British speedway rider

Michael Handley (born 29 December 1946 Dudley) known as Mick Handley is a former Motorcycle speedway rider from England.

== Speedway career ==
Handley was about 16 when he bought a speedway bike, which he used to push across fields to a cycle speedway track where he started to learn to ride. When he first rode at Cradley in second half rides, he had no transport and he would push the bike the two miles from home to the track, which he did several times before a lift was organised for him. A neighbour would give him lifts to Wolverhampton until he had an ultimatum to decide on which club he would ride for. As Wolves were about to tour in Italy and offered him a place on the team, he signed without hesitation.

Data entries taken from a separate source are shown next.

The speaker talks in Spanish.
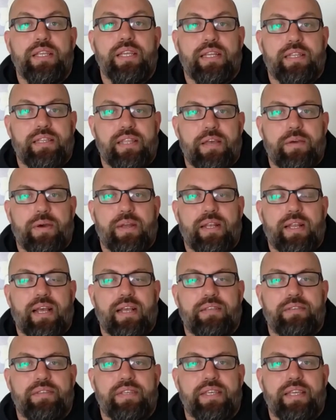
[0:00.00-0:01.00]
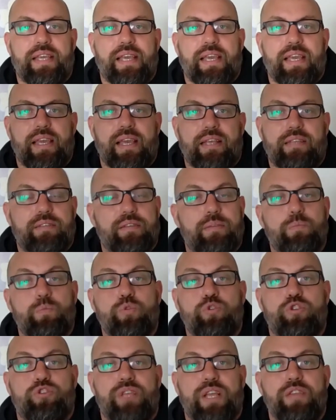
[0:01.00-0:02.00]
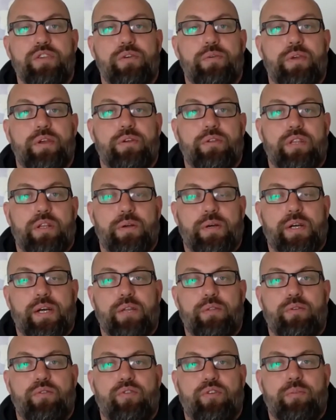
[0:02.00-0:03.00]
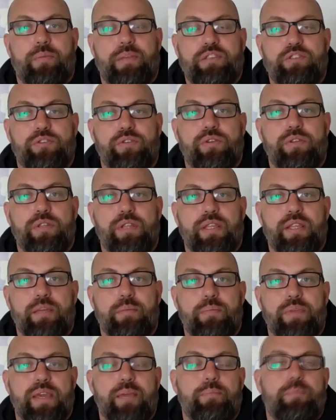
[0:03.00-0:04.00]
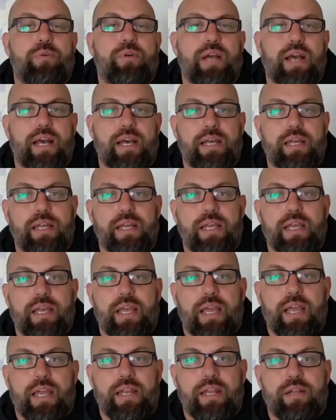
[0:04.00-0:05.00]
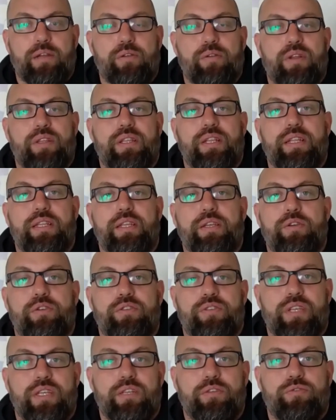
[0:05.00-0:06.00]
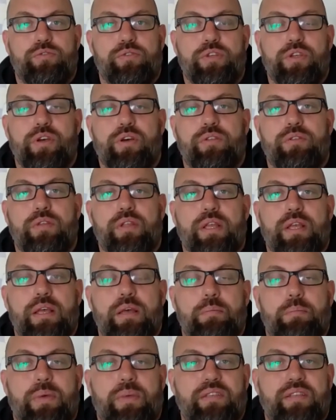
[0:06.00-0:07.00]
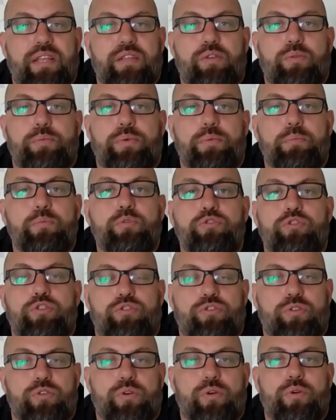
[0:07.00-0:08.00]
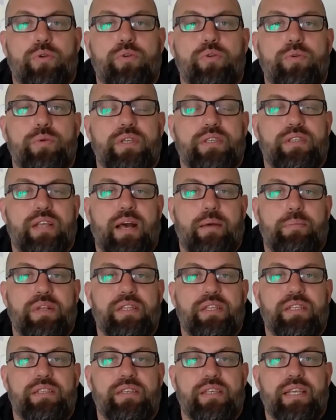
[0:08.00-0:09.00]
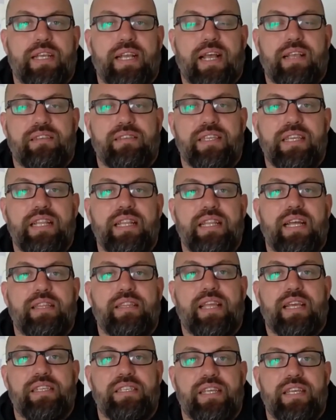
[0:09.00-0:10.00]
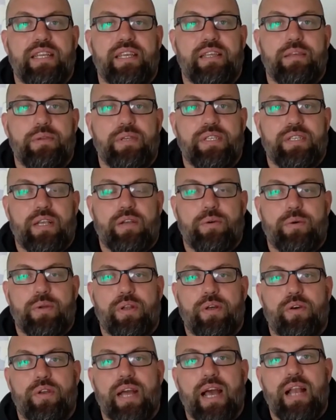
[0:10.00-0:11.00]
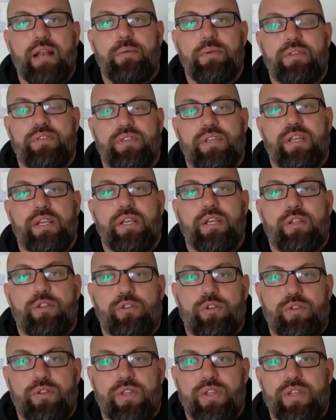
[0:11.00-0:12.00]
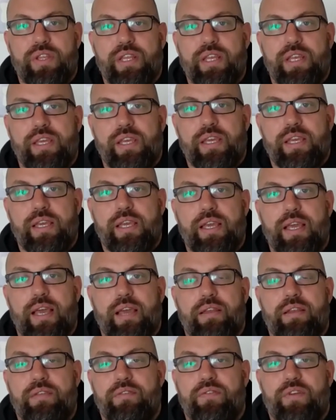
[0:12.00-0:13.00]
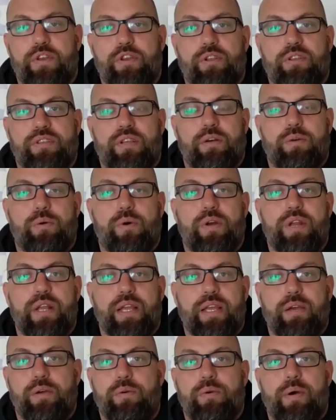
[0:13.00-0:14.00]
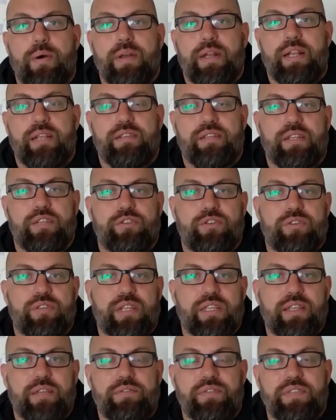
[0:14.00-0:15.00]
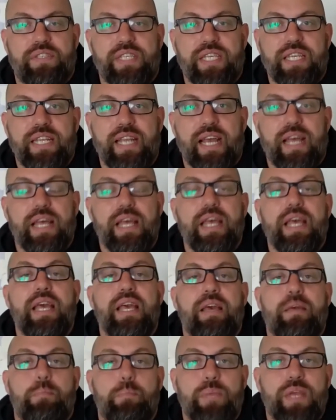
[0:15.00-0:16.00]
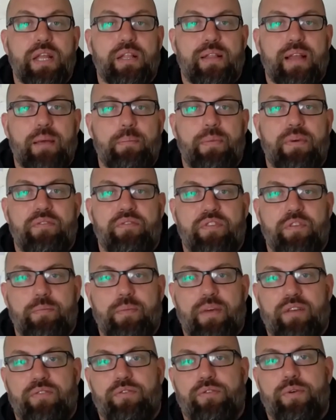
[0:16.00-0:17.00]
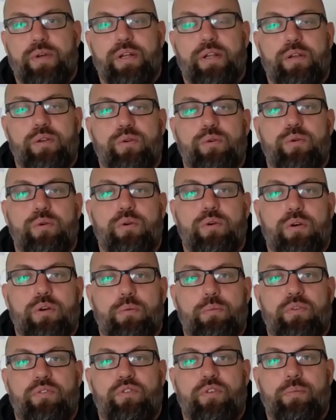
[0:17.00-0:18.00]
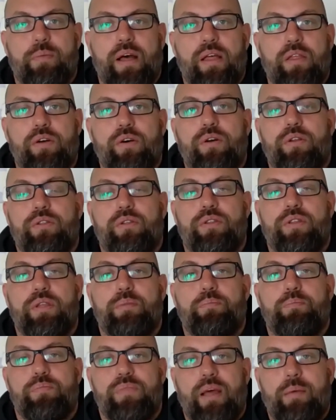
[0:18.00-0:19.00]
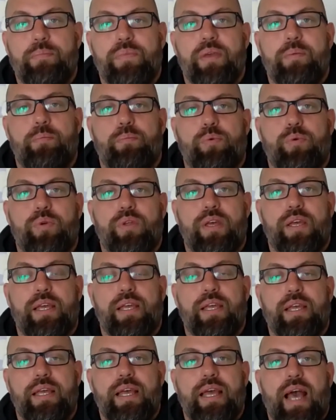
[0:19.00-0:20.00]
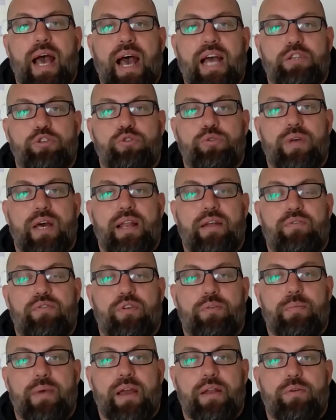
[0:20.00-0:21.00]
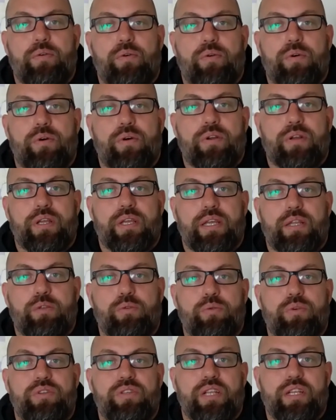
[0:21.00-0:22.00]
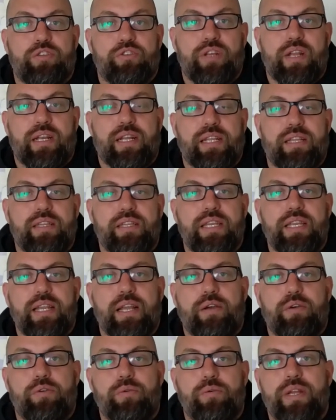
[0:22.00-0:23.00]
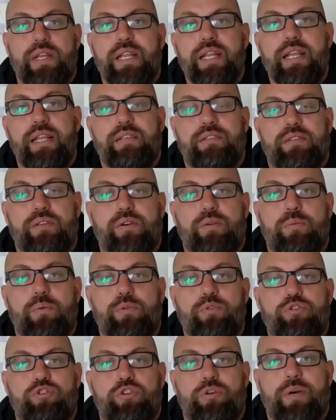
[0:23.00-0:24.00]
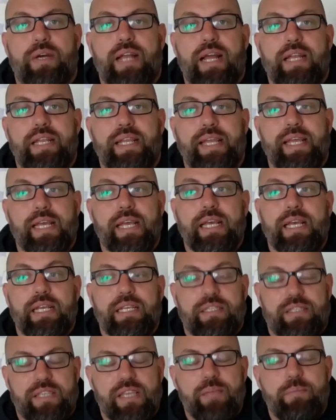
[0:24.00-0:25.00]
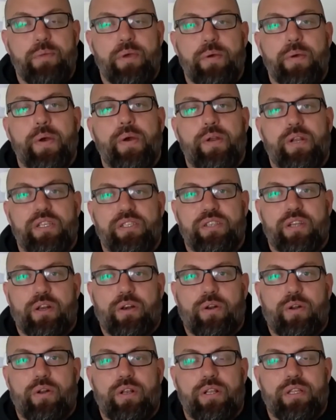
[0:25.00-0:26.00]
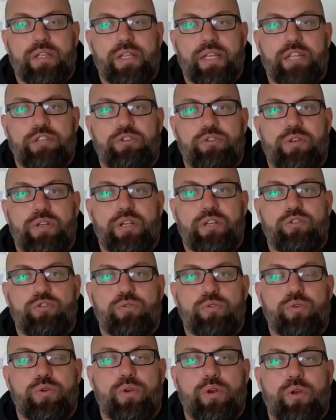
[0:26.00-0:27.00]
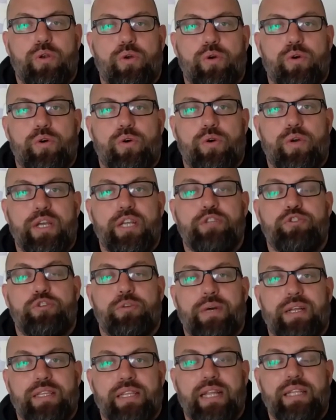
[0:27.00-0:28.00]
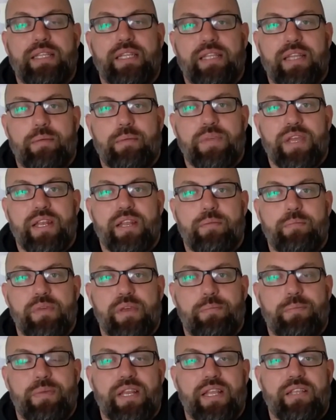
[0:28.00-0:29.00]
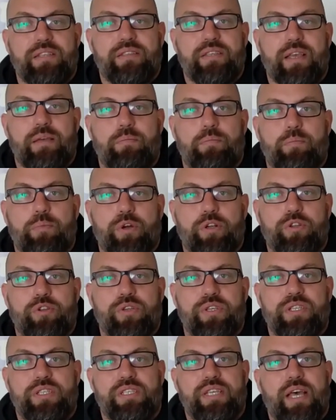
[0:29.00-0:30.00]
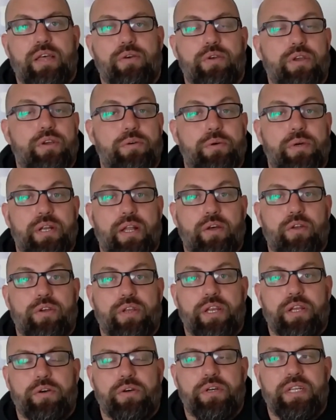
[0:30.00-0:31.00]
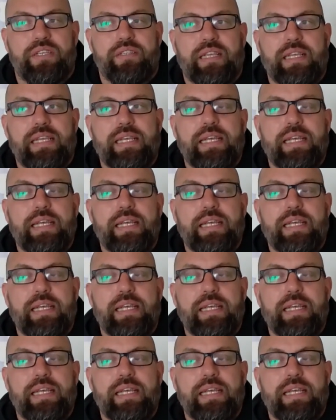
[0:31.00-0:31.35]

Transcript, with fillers: y Esteban. Así que hace muchos años vengo trabajando en formación, desde mi época en el Club Atlético Ceres Unión, pasando por muchos otros clubes, aprendices de Casilda, talleres de Villa de Bonador Galvez, donde dirigí en inferiores a jugadores que jugaban en la selección santafesina, mi etapa en Firmar Fuego Club como formador, donde también pude ayudar a formar a un jugador que estuvo en selección argentina, en juveniles, como Lucio Barani. Sí, me veo en ese rol. De hecho, en el sur lo he hecho bastante también en mi experiencia en Puerto Deseado y en Gobernador Gregores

Handley rode in the top two tiers of British Speedway from 1966 to 1982, riding for various clubs.

Starting his career at Wolverhampton Wolves, where he spent five seasons, Handley was transferred in controversial circumstances to West Ham Hammers in 1971. In-between in 1968, he topped the league averages during the 1968 British League Division Two season, riding for the Crayford Highwaymen.

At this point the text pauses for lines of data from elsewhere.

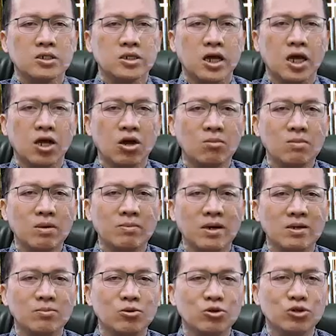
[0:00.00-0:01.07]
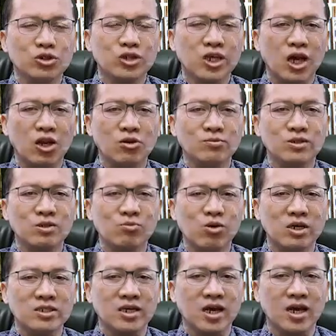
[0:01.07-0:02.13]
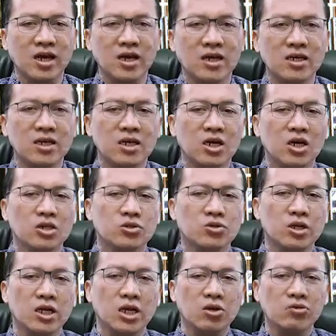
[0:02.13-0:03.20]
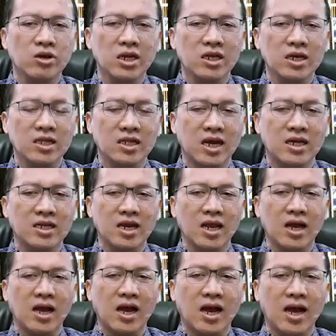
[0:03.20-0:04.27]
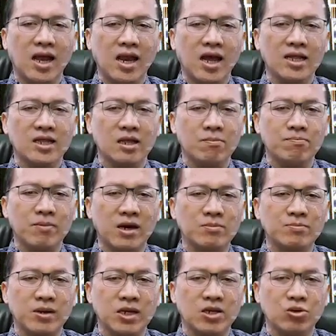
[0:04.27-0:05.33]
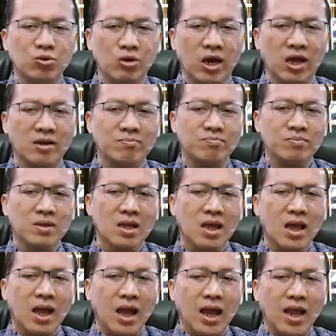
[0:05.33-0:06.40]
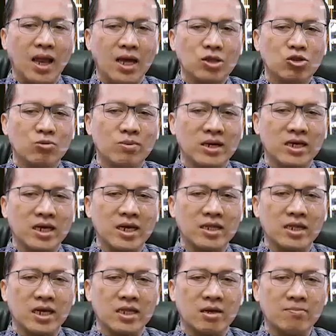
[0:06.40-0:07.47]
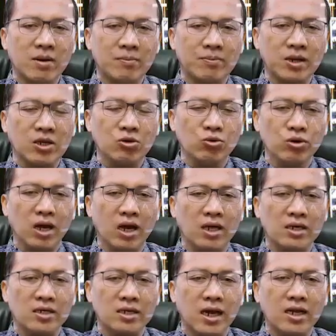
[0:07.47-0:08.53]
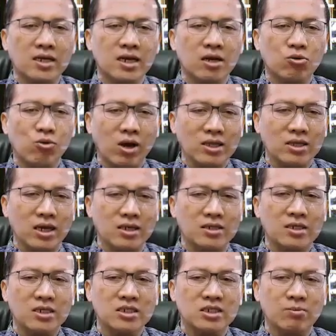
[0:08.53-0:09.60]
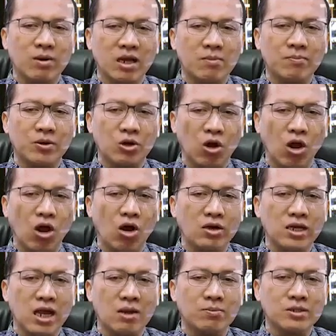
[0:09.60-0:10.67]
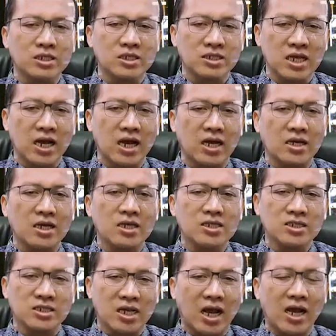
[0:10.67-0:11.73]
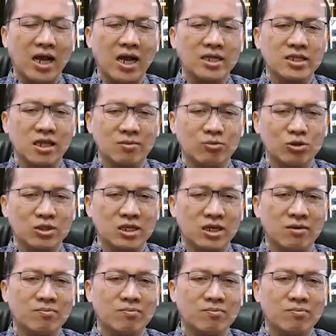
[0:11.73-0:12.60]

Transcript: Shalom Bapak Ibu, Shalom semuanya. Judul renungan kita adalah Allah tempat perlindungan. Allah itu bagi kita tempat perlindungan dan kekuatan sebagai penolong dalam kesesakan sangat terbukti.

When Oxford Speedway was rescued from closure in 1976, Handley was one of the first riders to represent the reformed Oxford Cheetahs under promoters Harry Bastable and Tony Allsopp. He continued to ride for the Cheetahs for seven years despite a serious crash in 1980 when he sustained serious leg injuries.

== After speedway ==
Handley had still remained a builder by trade throughout his career and returned to housebuilding full time after hanging up his leathers. He lives in Dudley with wife, Arlene, and is a father.